## What the task asks:
Each line from the one containing "[0:01.80-0:02.70]" to the end of the entries below is to be set down exactly; the pictures are not.

## Records shown:
================

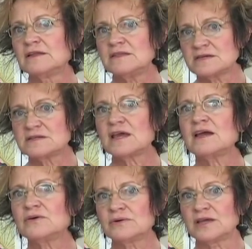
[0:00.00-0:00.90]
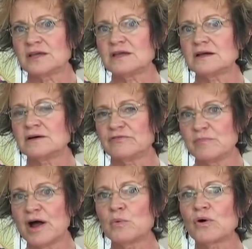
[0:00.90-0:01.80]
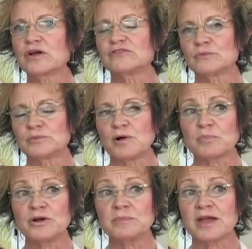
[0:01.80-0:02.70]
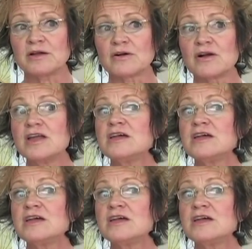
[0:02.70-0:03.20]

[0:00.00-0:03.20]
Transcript: the integrity of my work as a woodblock printmaker?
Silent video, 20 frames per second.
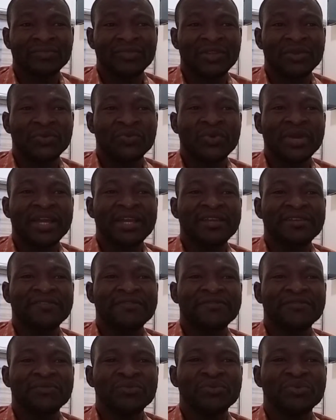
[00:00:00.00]
the
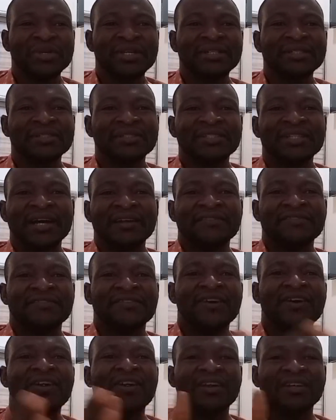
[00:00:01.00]
wave will
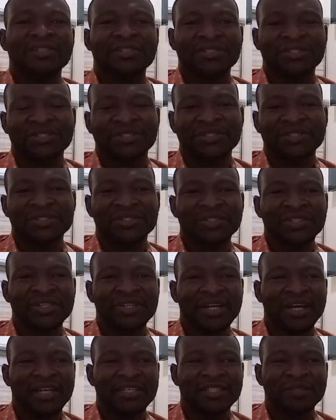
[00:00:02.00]
diverge
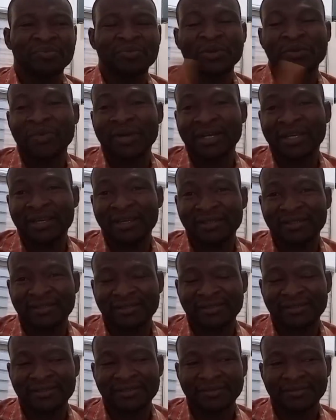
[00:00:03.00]
as it
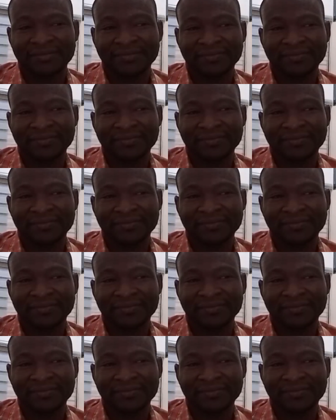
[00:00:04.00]
propagates.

================

## Answer section:
[0:01.80-0:02.70]
[0:02.70-0:03.20]

[0:00.00-0:03.20]
Transcript: the integrity of my work as a woodblock printmaker?
Silent video, 20 frames per second.
[00:00:00.00]
the
[00:00:01.00]
wave will
[00:00:02.00]
diverge
[00:00:03.00]
as it
[00:00:04.00]
propagates.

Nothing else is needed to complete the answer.